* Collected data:
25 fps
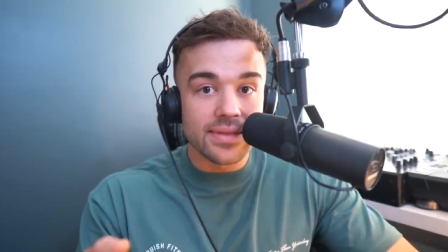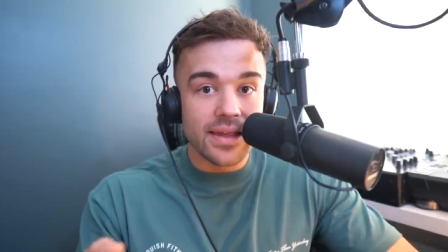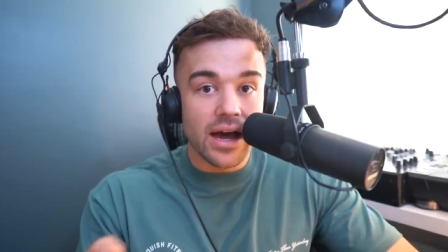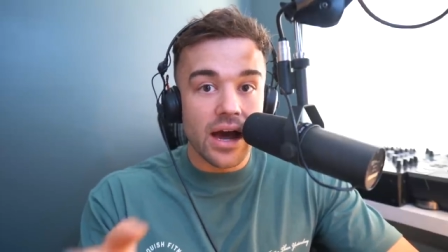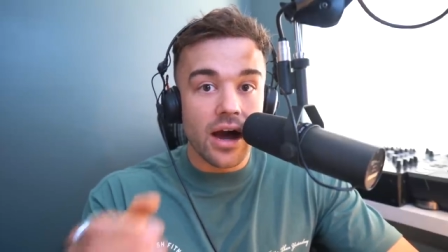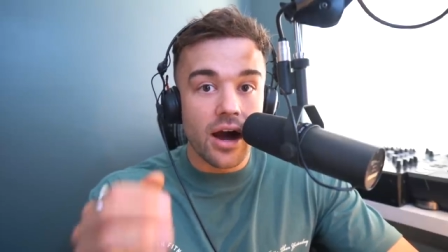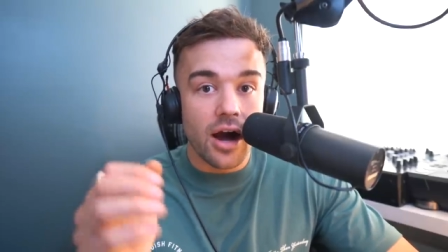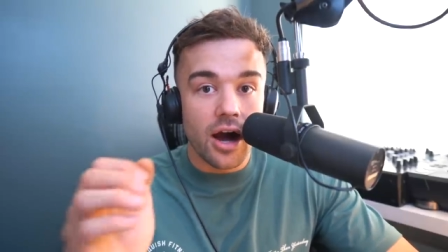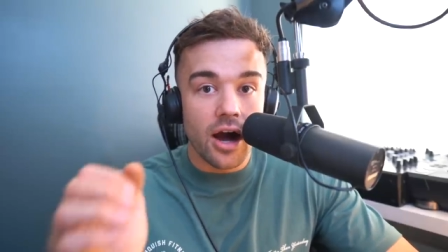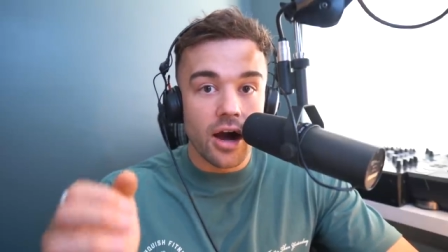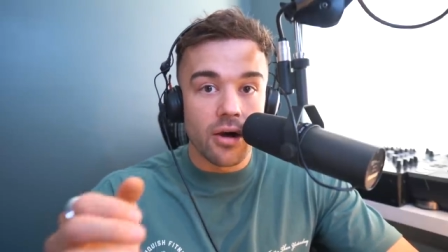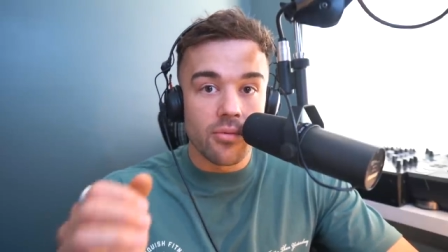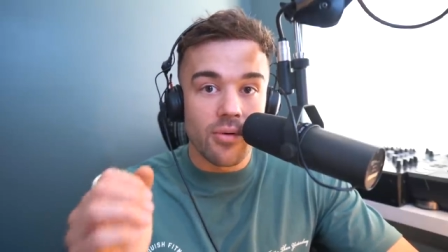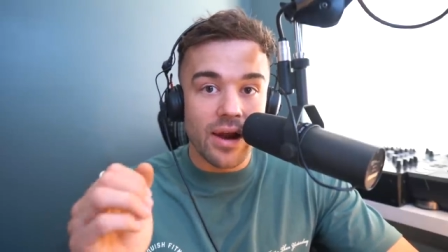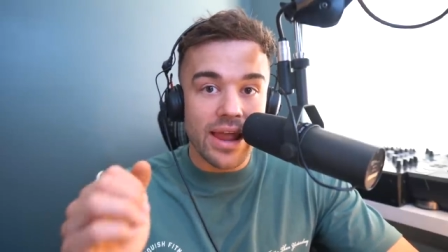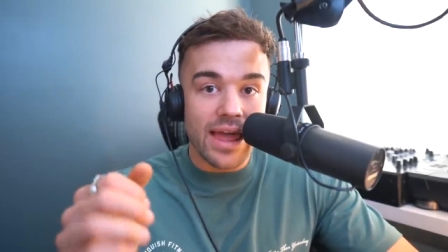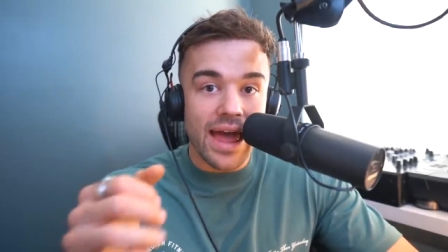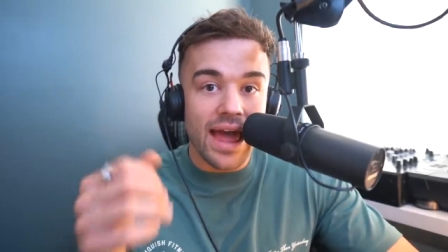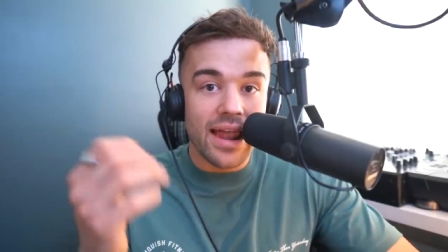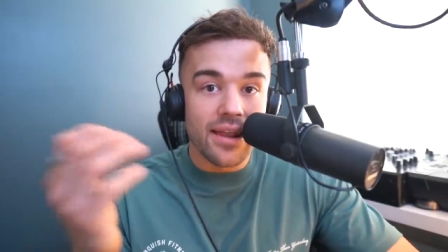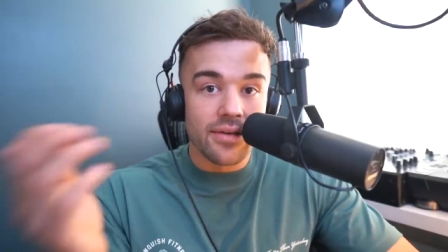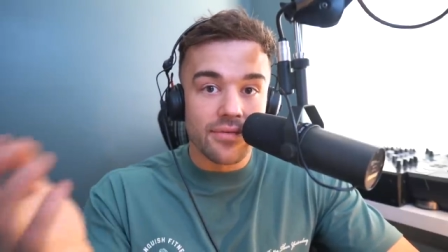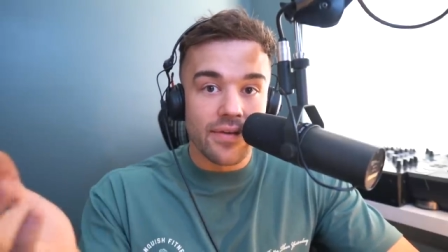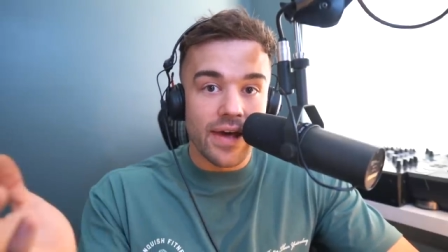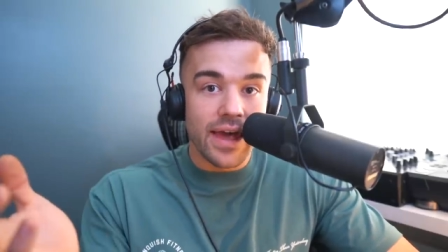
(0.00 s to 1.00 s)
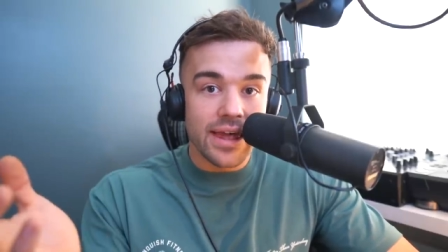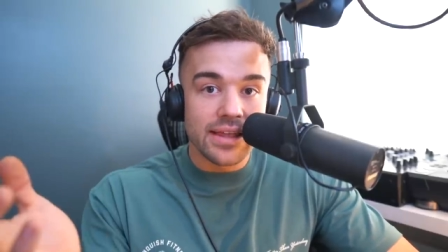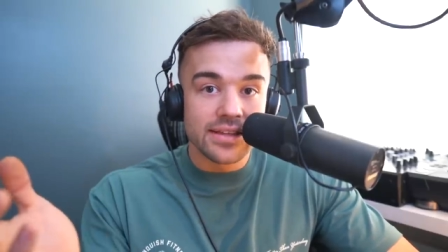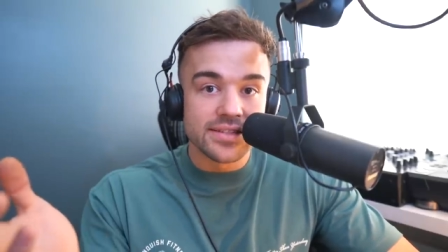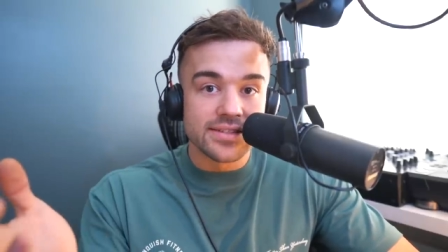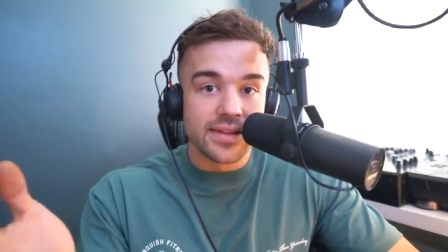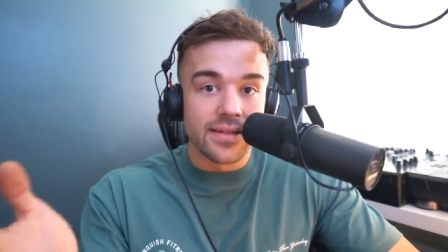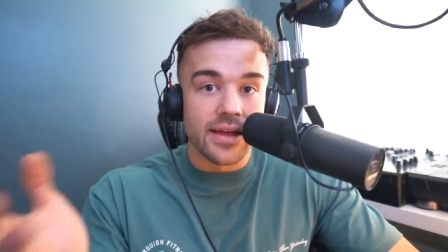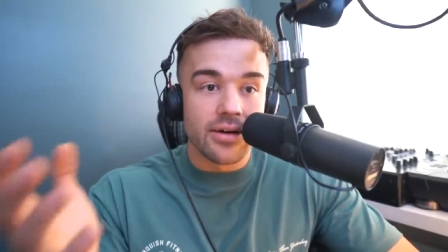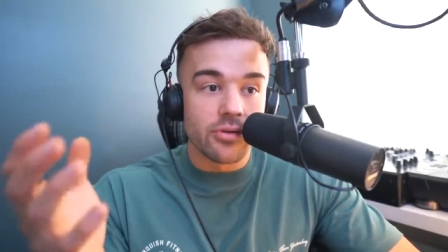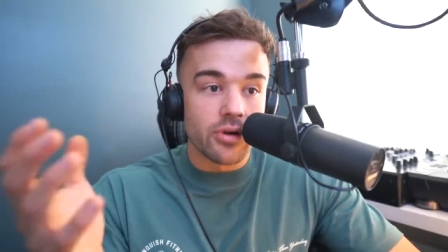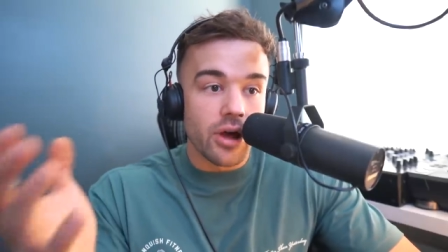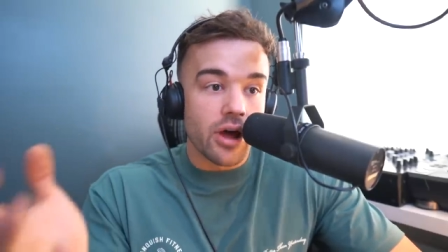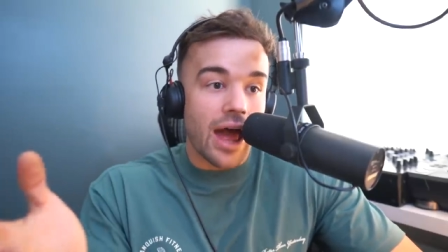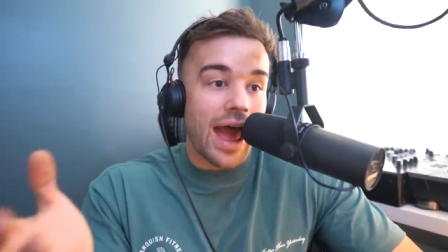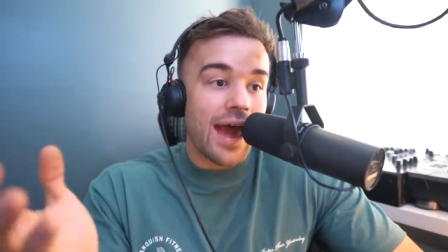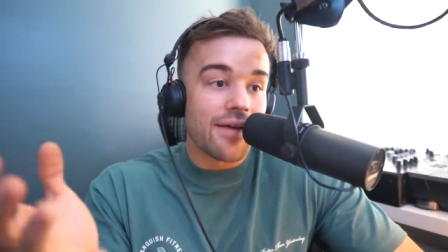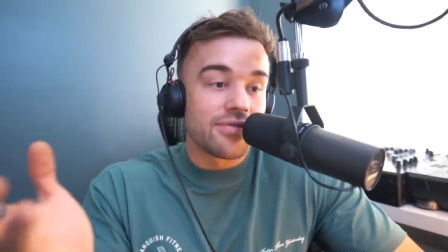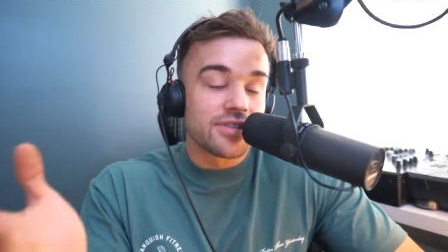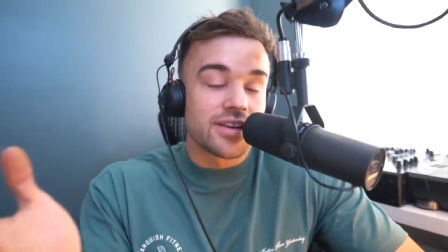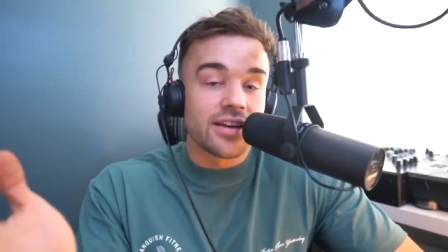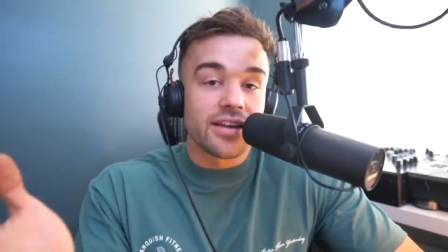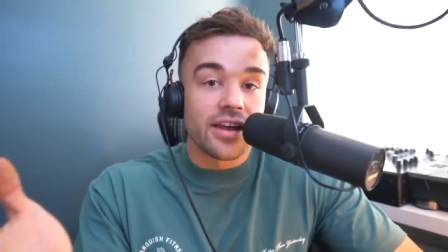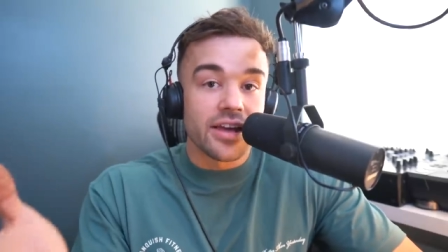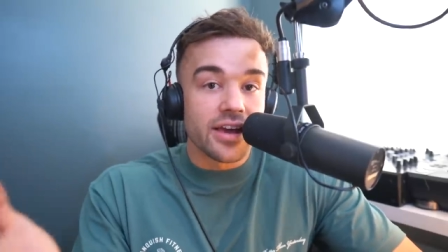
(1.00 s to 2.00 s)
Their heart rate elevates and they'll go,
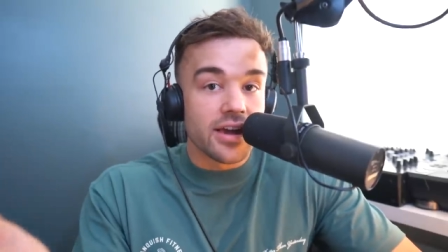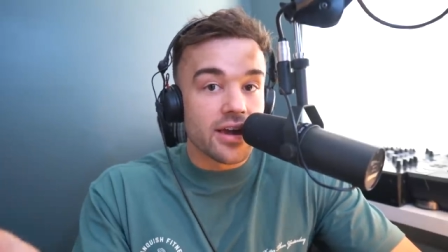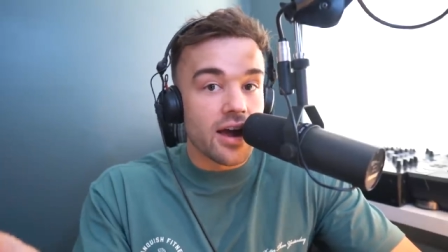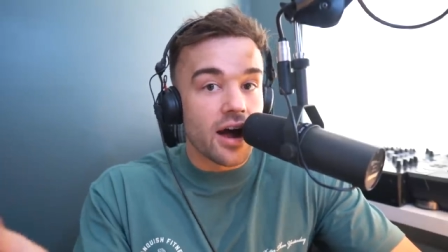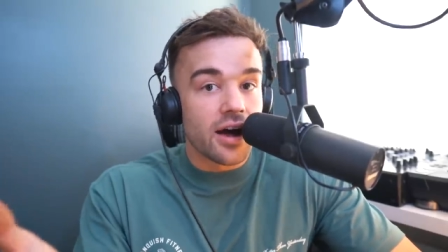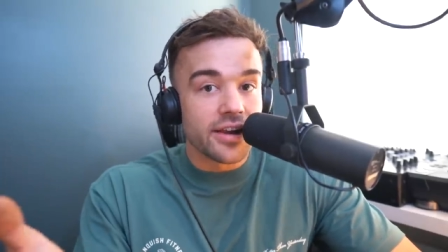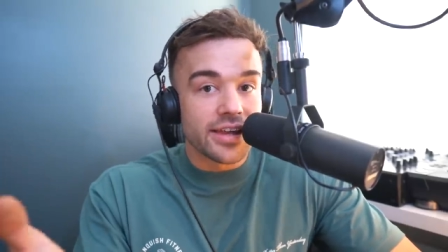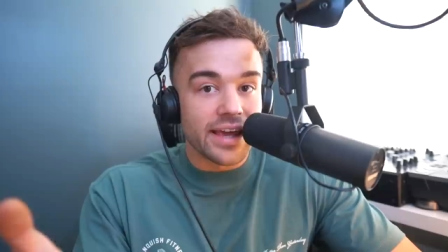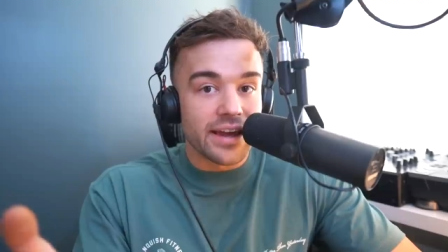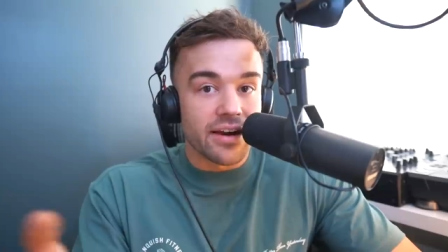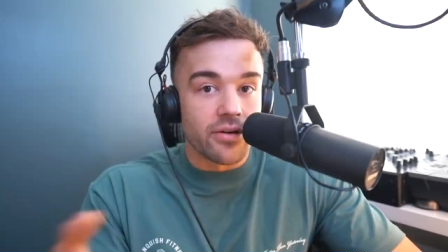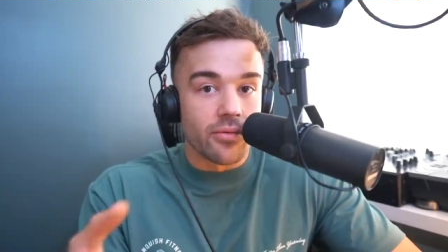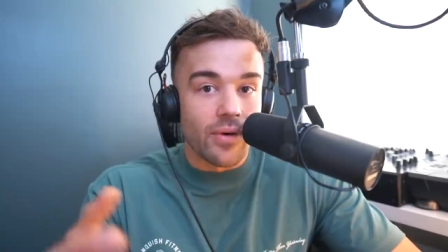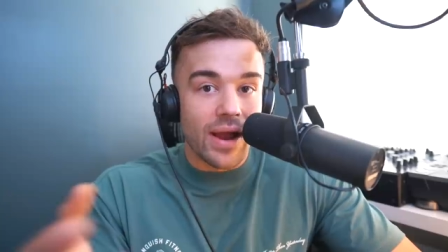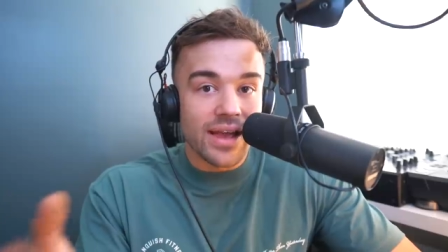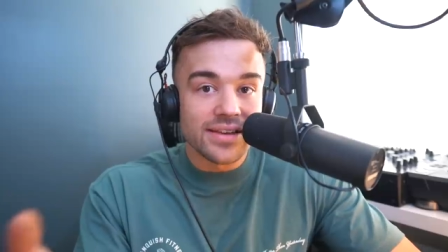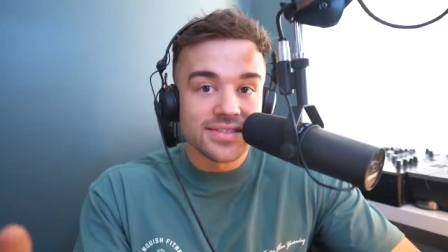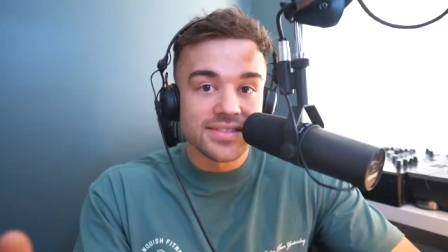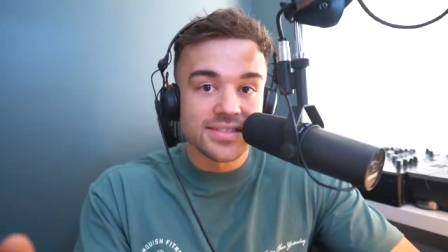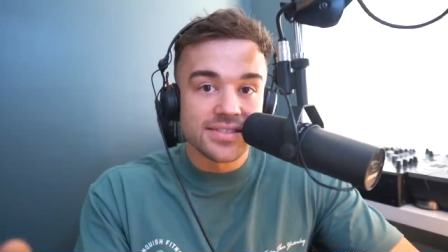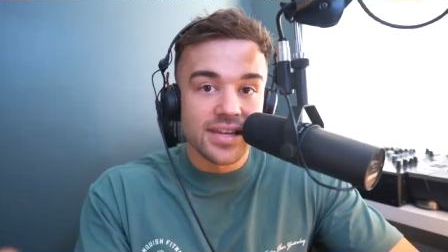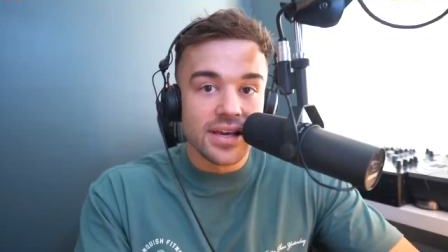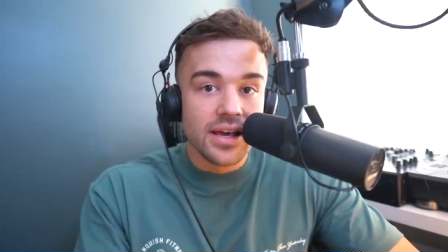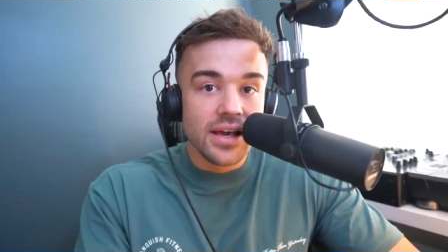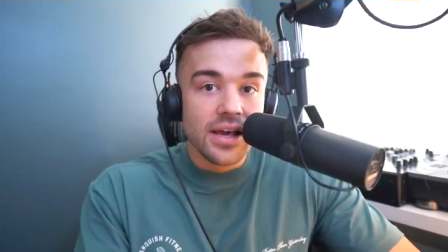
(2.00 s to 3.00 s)
have something like a cardiac arrest.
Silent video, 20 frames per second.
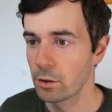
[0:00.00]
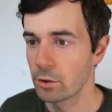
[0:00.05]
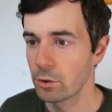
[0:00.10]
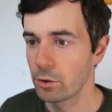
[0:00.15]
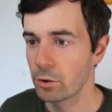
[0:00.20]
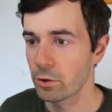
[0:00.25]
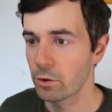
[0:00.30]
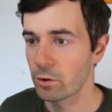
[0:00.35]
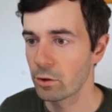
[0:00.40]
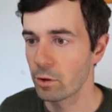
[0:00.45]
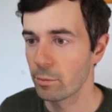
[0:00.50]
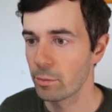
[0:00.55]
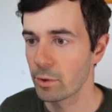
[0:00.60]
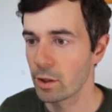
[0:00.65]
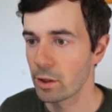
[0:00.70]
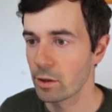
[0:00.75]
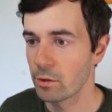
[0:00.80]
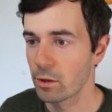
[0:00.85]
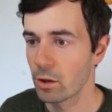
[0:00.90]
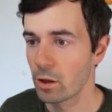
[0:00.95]
just some of
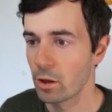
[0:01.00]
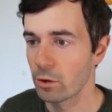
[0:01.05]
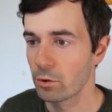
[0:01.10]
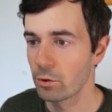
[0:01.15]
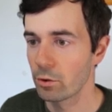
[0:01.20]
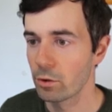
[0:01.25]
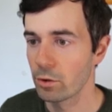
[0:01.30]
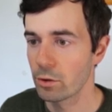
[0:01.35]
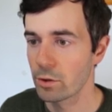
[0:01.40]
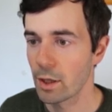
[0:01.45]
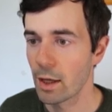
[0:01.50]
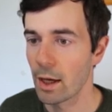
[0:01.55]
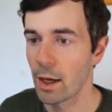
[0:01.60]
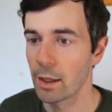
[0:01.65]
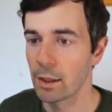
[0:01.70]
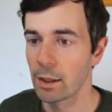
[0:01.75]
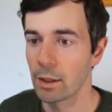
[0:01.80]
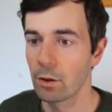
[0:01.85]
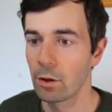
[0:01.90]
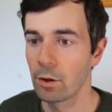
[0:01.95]
these contours
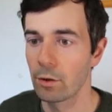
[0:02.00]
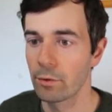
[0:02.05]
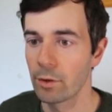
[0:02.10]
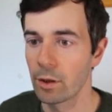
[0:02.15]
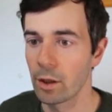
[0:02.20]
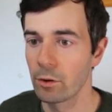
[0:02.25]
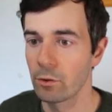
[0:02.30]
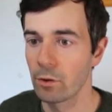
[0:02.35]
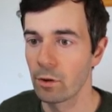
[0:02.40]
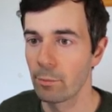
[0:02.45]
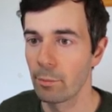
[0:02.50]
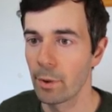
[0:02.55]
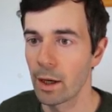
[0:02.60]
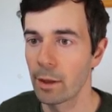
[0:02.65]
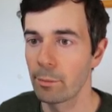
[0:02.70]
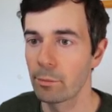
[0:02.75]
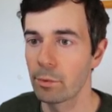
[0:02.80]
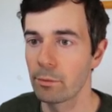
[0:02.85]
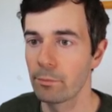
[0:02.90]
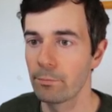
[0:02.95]
hanging off the edge of the
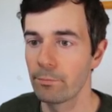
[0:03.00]
map.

* Instructions for the task:
Repeat every record above exactly, but drop the pictures.

* Exercise output:
25 fps
(0.00 s to 1.00 s)
(1.00 s to 2.00 s)
Their heart rate elevates and they'll go,
(2.00 s to 3.00 s)
have something like a cardiac arrest.
Silent video, 20 frames per second.
[0:00.00]
[0:00.05]
[0:00.10]
[0:00.15]
[0:00.20]
[0:00.25]
[0:00.30]
[0:00.35]
[0:00.40]
[0:00.45]
[0:00.50]
[0:00.55]
[0:00.60]
[0:00.65]
[0:00.70]
[0:00.75]
[0:00.80]
[0:00.85]
[0:00.90]
[0:00.95]
just some of
[0:01.00]
[0:01.05]
[0:01.10]
[0:01.15]
[0:01.20]
[0:01.25]
[0:01.30]
[0:01.35]
[0:01.40]
[0:01.45]
[0:01.50]
[0:01.55]
[0:01.60]
[0:01.65]
[0:01.70]
[0:01.75]
[0:01.80]
[0:01.85]
[0:01.90]
[0:01.95]
these contours
[0:02.00]
[0:02.05]
[0:02.10]
[0:02.15]
[0:02.20]
[0:02.25]
[0:02.30]
[0:02.35]
[0:02.40]
[0:02.45]
[0:02.50]
[0:02.55]
[0:02.60]
[0:02.65]
[0:02.70]
[0:02.75]
[0:02.80]
[0:02.85]
[0:02.90]
[0:02.95]
hanging off the edge of the
[0:03.00]
map.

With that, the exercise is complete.